■ **Exercise prompt**:
When you reach the line that contains "[0:05.00-0:06.00]", set down that line and every one after it through the end of the records, exactly as written and with no pictures.

■ **Supplied data**:
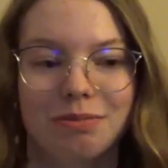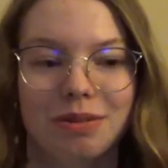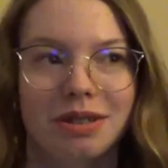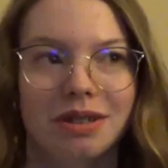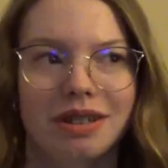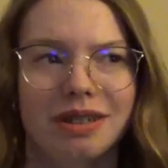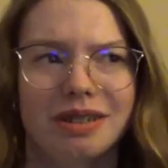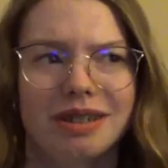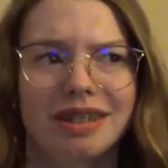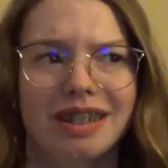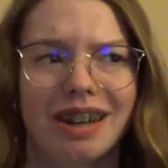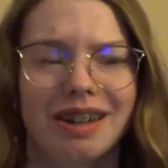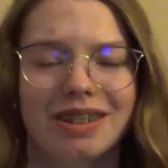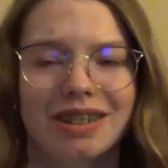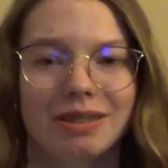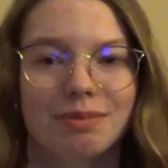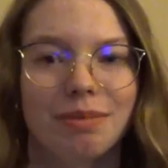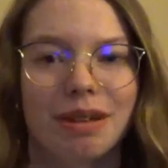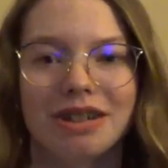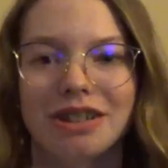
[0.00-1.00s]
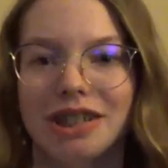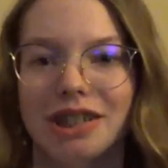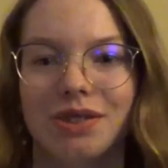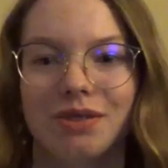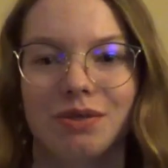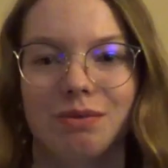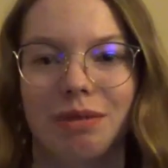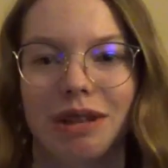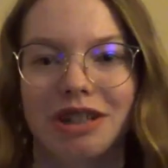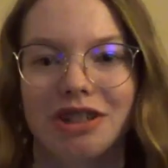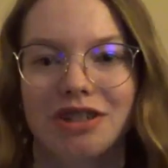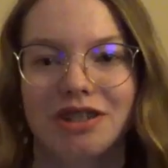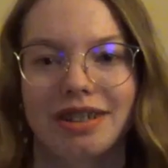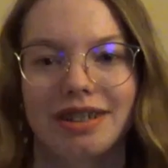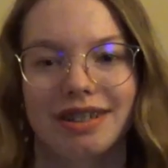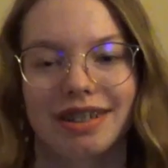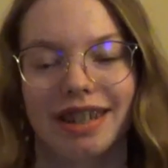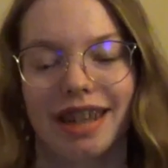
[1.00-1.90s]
put down as much information as I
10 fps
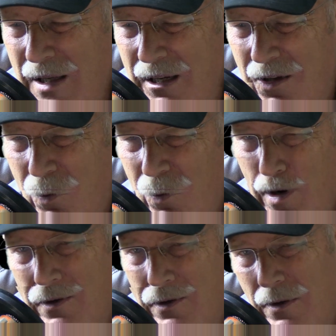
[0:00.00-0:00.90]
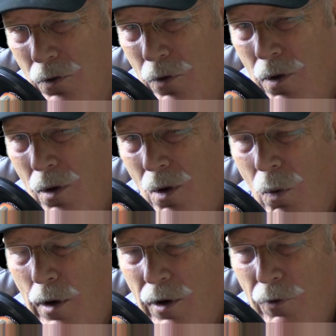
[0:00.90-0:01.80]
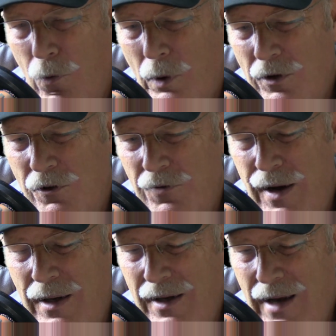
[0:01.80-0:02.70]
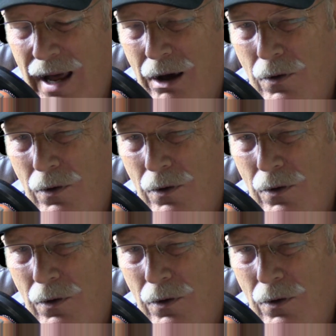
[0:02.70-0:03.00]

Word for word: is right or whatever, why don't you find out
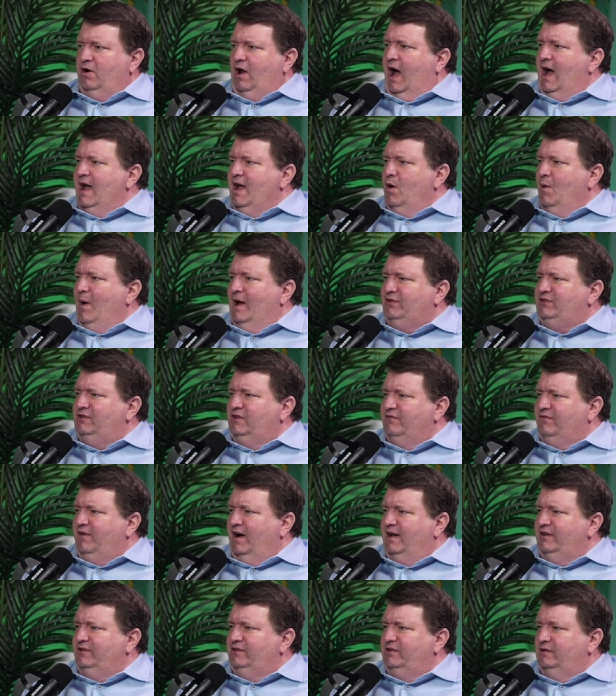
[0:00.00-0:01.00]
iOS
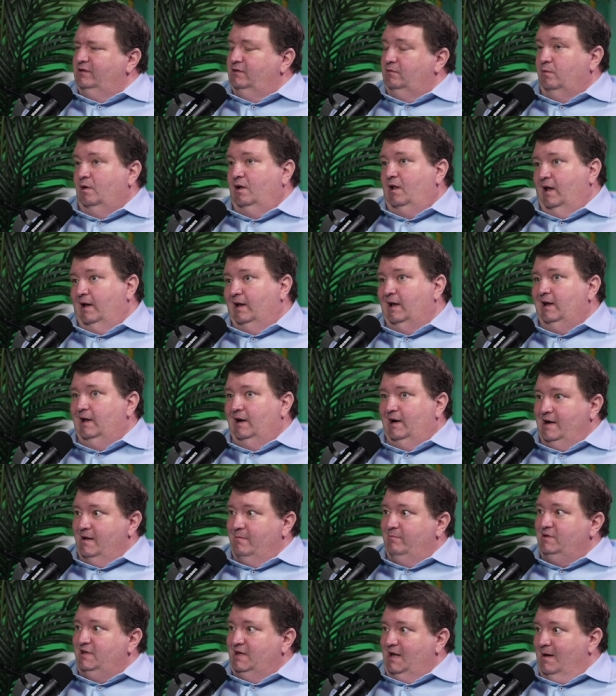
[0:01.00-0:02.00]
devices? Well, I can get an
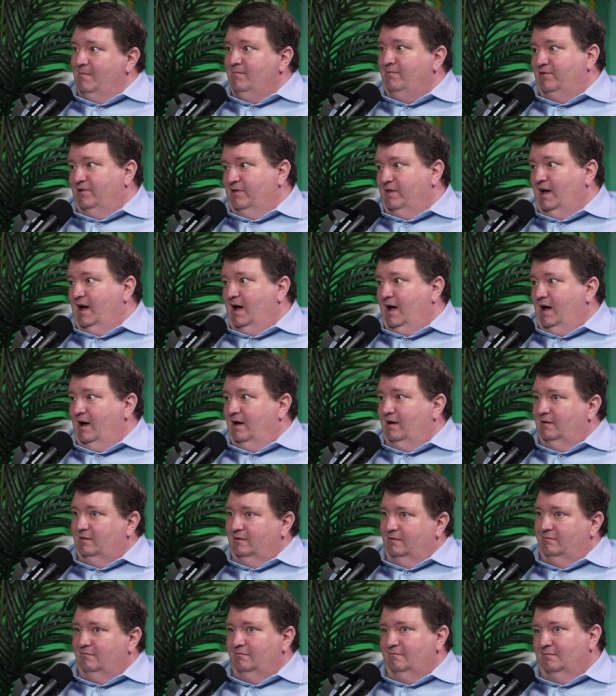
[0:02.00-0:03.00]
MDM for that.
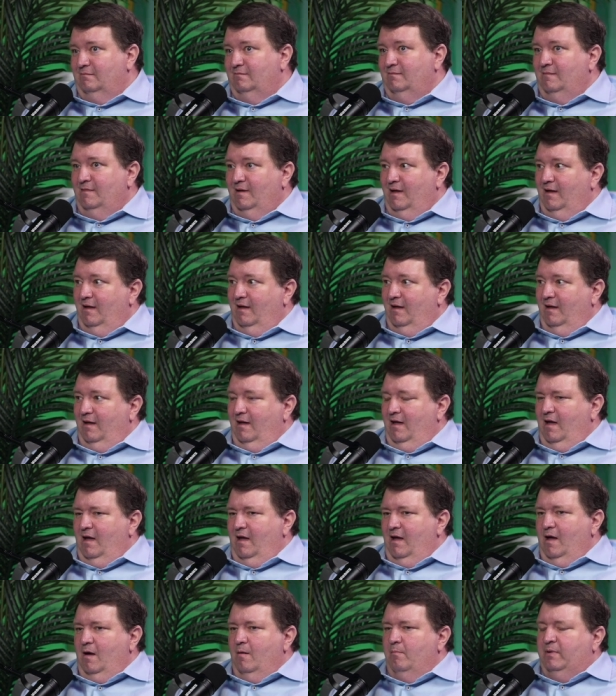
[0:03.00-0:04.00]

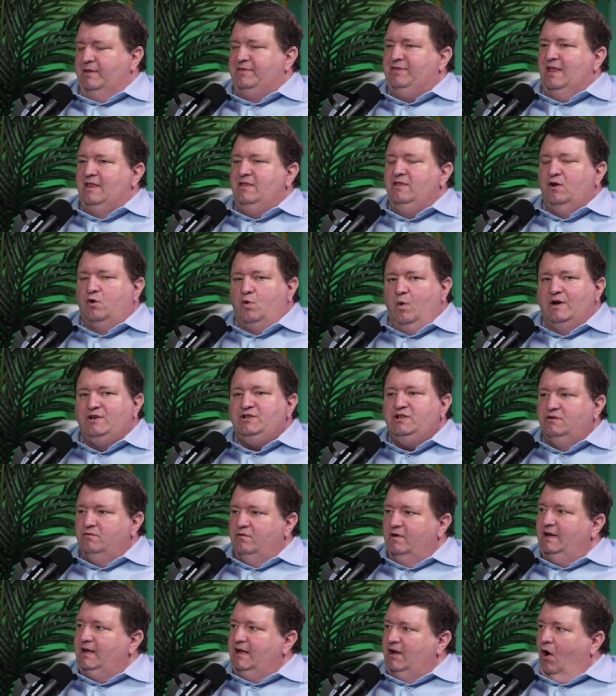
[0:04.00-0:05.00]
But then the question
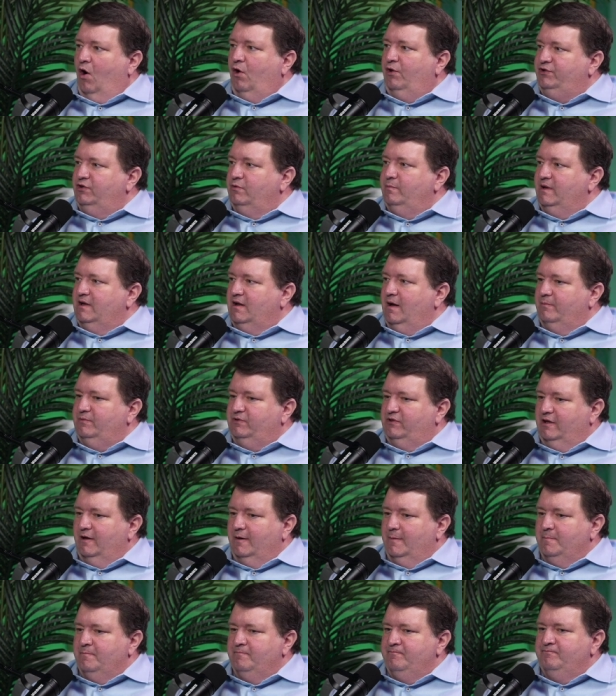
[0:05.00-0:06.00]
really also becomes,
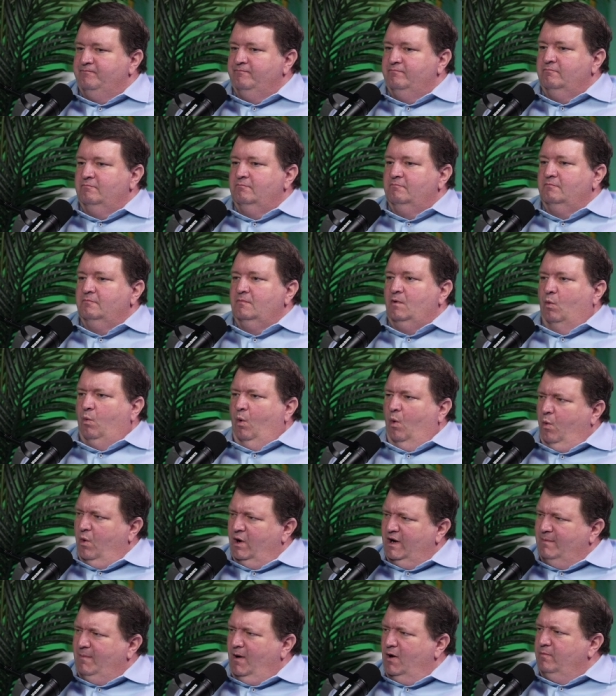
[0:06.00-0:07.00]
Tim, well,
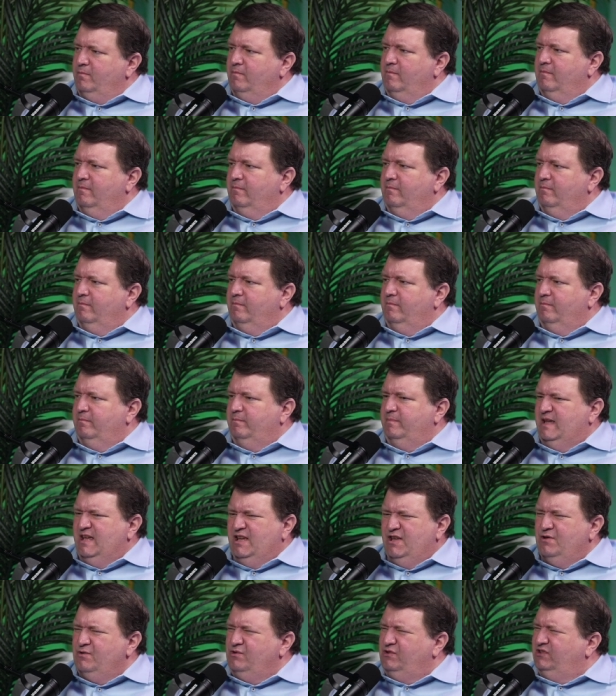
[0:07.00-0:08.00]
what about
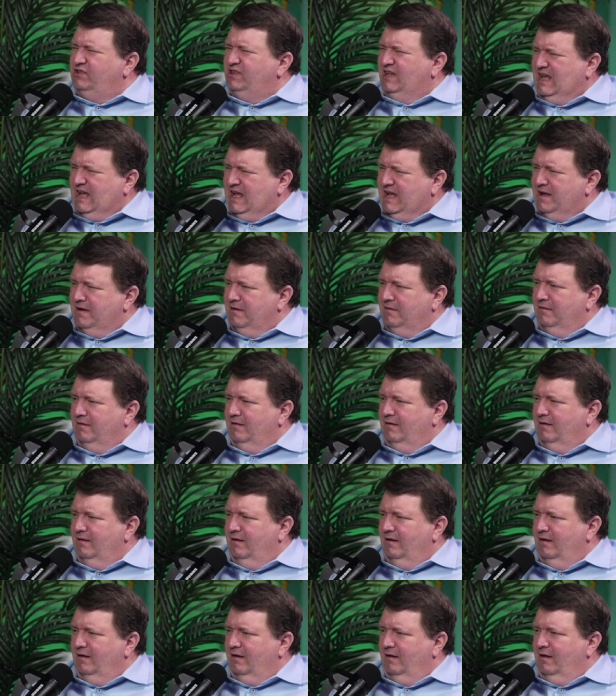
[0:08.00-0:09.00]
PQC?
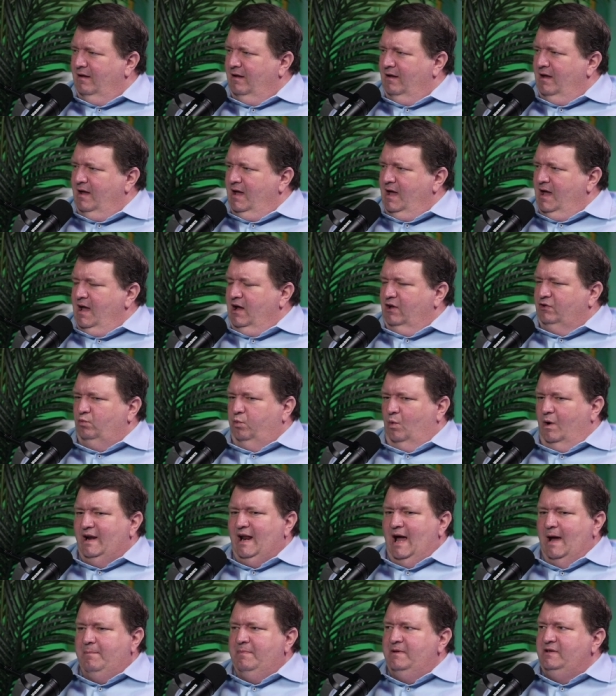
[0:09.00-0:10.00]
Because what
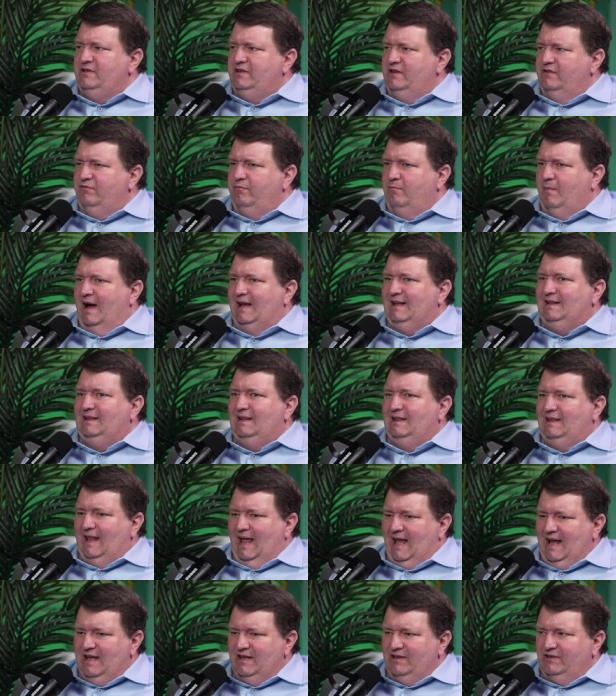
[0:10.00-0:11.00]
happens if my
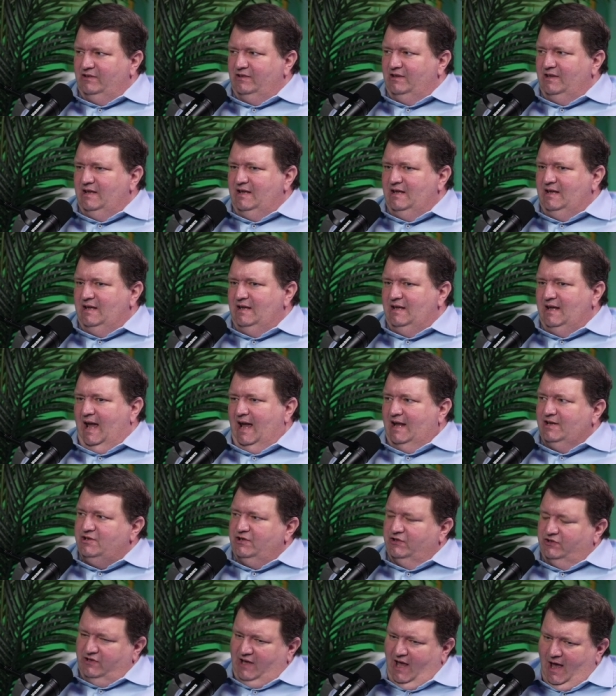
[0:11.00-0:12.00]
legacy
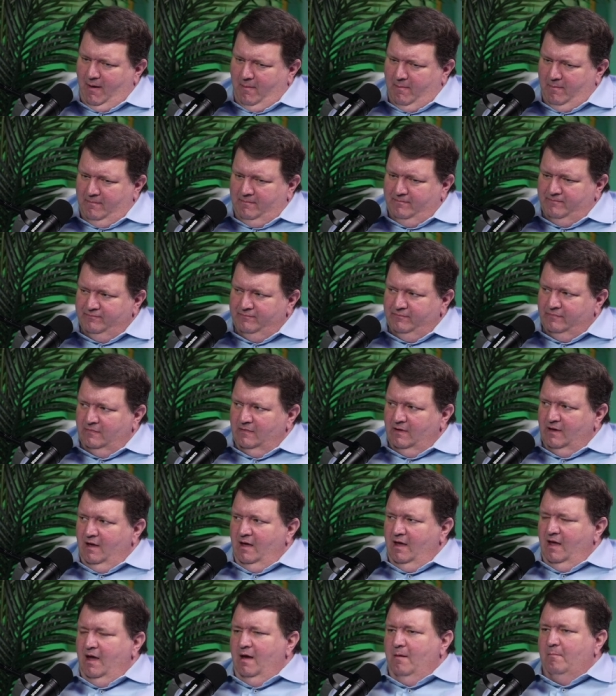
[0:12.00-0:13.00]
HSM,
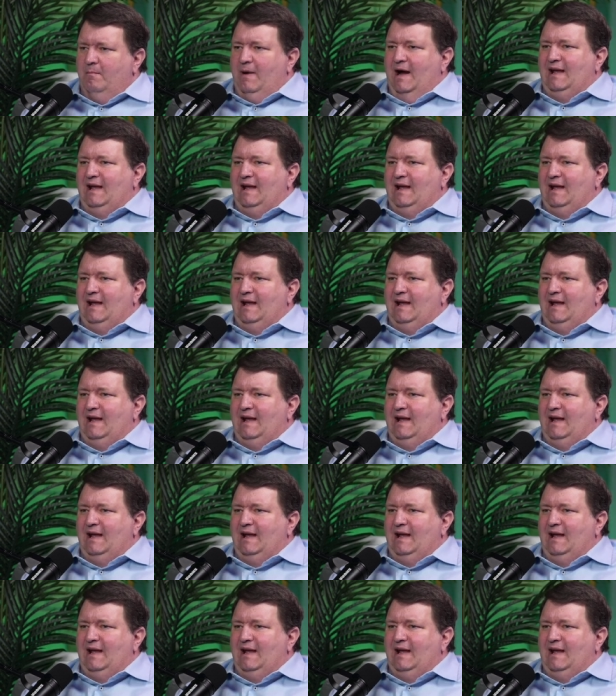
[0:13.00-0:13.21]
my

■ **Output of the task**:
[0:05.00-0:06.00]
really also becomes,
[0:06.00-0:07.00]
Tim, well,
[0:07.00-0:08.00]
what about
[0:08.00-0:09.00]
PQC?
[0:09.00-0:10.00]
Because what
[0:10.00-0:11.00]
happens if my
[0:11.00-0:12.00]
legacy
[0:12.00-0:13.00]
HSM,
[0:13.00-0:13.21]
my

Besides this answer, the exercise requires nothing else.